▸ **WORK REQUEST**
Reproduce the entries below exactly, but only from the line containing "[0:05.40-0:06.30]" to the line containing "[0:02.17-0:03.26]", inclusive.

▸ **DATA TO EXAMINE**
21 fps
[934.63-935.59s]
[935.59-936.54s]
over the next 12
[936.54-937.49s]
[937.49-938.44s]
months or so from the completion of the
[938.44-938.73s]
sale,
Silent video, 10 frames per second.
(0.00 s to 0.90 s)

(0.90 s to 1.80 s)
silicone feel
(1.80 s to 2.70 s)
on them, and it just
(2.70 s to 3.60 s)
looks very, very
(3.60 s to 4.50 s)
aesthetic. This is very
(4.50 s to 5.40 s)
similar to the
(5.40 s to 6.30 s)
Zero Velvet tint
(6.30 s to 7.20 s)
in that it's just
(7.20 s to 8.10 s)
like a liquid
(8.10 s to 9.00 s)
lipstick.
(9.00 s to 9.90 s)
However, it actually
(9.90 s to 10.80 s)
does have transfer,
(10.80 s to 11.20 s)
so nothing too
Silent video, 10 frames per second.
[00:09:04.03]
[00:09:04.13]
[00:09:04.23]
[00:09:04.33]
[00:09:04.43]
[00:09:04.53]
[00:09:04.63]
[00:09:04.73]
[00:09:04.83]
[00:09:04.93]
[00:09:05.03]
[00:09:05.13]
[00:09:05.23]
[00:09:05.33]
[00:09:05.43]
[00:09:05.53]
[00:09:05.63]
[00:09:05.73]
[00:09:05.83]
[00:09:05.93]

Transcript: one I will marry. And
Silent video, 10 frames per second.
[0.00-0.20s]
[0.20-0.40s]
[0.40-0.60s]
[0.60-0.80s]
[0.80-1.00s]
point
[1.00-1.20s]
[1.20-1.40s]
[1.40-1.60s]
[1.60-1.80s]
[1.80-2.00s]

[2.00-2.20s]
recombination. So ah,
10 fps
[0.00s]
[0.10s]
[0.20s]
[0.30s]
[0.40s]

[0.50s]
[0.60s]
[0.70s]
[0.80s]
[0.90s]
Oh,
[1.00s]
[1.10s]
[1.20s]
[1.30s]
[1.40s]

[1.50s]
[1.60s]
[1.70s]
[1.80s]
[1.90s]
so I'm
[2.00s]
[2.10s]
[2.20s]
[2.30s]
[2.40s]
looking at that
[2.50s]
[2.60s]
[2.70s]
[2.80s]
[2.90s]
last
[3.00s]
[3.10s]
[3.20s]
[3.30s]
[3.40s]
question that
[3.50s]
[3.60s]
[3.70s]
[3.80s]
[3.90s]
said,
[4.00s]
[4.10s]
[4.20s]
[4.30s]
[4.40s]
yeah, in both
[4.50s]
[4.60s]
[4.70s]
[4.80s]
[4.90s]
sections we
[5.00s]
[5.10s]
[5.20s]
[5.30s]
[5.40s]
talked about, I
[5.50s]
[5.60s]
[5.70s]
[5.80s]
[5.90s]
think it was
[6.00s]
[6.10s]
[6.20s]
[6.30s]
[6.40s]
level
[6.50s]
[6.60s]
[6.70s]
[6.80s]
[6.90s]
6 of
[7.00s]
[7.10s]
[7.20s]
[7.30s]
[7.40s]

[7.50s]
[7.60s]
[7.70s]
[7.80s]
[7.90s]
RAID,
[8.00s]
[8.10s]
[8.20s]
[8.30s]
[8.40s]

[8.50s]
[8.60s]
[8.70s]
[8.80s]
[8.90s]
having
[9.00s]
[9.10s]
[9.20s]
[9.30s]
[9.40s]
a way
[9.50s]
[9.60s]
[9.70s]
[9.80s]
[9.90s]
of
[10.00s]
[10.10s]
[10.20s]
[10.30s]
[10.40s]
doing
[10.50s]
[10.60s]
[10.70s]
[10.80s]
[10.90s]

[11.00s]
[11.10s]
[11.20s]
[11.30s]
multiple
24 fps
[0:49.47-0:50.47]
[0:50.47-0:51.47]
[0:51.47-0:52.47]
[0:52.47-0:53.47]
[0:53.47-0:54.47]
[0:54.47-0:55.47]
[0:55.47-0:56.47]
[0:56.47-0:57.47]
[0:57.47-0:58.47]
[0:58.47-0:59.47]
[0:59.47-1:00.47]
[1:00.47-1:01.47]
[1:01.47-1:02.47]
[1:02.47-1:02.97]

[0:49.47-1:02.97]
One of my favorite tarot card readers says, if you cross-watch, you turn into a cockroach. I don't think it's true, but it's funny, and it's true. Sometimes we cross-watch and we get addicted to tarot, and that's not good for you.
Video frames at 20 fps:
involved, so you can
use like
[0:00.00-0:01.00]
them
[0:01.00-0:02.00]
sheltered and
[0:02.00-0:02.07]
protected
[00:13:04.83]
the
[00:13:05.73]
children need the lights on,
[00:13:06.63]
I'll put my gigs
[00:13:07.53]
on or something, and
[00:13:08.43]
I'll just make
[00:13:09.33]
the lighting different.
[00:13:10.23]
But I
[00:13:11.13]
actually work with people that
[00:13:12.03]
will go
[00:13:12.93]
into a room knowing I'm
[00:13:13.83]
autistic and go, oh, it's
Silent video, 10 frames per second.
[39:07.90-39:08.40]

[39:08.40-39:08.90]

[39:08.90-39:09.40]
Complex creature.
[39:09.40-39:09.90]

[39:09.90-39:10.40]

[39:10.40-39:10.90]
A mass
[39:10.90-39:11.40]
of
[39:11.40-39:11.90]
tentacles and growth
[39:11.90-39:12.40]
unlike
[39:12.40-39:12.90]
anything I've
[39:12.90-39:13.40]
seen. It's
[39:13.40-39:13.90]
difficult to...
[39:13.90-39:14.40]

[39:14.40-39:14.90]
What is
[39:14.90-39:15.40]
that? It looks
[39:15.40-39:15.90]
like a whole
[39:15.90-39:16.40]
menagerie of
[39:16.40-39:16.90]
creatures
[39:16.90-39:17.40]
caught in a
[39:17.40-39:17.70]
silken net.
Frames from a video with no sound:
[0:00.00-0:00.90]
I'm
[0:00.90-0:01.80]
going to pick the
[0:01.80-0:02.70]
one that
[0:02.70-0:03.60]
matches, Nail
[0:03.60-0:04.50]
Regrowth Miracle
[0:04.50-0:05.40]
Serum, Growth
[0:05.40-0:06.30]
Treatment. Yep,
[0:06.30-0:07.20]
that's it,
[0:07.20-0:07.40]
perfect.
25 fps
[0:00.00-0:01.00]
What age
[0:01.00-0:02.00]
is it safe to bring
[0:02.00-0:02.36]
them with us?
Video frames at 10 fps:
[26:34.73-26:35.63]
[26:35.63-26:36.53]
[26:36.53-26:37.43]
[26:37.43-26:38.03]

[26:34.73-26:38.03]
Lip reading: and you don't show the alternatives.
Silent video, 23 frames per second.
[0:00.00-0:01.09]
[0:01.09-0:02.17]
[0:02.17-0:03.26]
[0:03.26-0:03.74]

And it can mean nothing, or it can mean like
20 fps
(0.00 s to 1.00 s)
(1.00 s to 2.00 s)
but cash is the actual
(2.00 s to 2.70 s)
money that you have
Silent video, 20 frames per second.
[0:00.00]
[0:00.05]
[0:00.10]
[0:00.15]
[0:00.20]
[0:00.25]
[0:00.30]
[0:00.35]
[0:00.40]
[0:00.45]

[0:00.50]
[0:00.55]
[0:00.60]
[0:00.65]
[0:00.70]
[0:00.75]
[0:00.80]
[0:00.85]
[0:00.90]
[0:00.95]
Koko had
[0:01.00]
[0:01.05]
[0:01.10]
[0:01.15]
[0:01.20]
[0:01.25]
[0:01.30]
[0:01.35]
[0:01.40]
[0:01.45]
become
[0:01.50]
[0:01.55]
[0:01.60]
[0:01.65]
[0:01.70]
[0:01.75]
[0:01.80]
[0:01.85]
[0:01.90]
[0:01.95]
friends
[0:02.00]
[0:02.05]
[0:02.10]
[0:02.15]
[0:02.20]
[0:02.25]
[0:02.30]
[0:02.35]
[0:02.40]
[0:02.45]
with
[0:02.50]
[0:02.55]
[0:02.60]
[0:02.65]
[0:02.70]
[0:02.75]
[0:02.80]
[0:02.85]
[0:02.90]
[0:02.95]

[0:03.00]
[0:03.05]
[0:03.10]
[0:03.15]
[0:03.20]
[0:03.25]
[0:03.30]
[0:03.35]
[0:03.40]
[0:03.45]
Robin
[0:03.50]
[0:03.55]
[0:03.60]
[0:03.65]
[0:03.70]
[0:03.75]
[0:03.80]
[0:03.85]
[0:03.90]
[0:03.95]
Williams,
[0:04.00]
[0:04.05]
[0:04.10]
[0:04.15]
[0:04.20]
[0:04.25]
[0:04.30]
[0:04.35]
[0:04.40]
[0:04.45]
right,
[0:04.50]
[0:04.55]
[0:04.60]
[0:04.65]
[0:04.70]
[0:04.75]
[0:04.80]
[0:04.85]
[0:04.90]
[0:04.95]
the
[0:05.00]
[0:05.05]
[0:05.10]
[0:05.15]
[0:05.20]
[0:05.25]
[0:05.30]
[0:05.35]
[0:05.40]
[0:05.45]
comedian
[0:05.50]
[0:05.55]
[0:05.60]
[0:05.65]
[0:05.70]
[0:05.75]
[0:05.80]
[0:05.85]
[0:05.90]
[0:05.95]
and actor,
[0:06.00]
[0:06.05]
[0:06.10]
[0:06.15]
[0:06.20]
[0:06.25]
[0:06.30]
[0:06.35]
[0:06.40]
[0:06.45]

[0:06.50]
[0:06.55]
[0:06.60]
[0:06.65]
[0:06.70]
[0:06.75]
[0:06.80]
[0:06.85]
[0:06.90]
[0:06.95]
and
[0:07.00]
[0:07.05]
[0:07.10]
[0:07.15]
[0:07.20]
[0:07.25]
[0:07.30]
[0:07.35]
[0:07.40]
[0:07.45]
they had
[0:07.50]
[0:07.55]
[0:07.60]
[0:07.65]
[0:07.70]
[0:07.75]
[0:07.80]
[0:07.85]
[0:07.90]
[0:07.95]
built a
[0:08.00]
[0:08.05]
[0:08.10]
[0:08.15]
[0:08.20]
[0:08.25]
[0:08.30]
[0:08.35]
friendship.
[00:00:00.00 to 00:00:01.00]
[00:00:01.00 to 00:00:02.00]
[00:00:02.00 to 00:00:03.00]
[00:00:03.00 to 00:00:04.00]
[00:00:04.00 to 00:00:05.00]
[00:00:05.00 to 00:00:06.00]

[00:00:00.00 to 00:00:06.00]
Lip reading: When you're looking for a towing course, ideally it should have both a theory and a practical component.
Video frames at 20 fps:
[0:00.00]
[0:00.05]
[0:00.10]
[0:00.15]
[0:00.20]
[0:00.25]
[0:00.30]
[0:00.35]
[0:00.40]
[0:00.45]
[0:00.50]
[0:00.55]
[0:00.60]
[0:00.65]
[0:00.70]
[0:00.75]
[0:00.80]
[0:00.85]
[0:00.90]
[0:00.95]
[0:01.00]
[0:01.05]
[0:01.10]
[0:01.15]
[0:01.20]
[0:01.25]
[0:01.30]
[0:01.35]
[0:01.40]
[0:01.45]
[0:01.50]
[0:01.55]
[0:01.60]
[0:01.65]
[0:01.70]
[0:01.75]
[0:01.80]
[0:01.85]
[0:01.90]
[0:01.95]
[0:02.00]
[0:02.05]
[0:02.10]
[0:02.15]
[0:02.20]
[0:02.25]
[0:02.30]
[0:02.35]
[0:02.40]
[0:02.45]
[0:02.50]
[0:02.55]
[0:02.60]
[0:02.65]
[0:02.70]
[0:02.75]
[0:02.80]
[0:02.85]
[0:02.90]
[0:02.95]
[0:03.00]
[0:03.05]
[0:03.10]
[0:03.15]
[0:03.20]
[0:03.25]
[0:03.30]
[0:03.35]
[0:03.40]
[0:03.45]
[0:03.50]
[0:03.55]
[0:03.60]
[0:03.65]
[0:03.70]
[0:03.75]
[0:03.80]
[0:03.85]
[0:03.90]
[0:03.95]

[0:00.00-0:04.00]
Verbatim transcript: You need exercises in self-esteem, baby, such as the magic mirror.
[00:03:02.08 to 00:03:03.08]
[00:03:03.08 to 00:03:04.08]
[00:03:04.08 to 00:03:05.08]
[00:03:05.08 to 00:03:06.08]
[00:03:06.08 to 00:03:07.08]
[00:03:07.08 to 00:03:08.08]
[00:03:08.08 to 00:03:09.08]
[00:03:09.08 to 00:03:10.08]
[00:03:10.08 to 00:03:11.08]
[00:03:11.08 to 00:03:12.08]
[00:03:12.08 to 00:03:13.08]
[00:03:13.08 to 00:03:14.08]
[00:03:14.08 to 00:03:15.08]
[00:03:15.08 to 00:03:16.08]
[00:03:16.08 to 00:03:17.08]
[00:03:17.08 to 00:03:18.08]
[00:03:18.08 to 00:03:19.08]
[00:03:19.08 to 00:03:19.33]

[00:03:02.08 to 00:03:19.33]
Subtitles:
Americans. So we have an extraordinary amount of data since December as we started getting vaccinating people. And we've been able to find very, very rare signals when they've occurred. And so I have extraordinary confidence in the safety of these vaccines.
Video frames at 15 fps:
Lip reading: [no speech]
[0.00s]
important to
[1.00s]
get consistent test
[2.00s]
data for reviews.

▸ **SOLUTION TO THIS TASK**
[0:05.40-0:06.30]
Treatment. Yep,
[0:06.30-0:07.20]
that's it,
[0:07.20-0:07.40]
perfect.
25 fps
[0:00.00-0:01.00]
What age
[0:01.00-0:02.00]
is it safe to bring
[0:02.00-0:02.36]
them with us?
Video frames at 10 fps:
[26:34.73-26:35.63]
[26:35.63-26:36.53]
[26:36.53-26:37.43]
[26:37.43-26:38.03]

[26:34.73-26:38.03]
Lip reading: and you don't show the alternatives.
Silent video, 23 frames per second.
[0:00.00-0:01.09]
[0:01.09-0:02.17]
[0:02.17-0:03.26]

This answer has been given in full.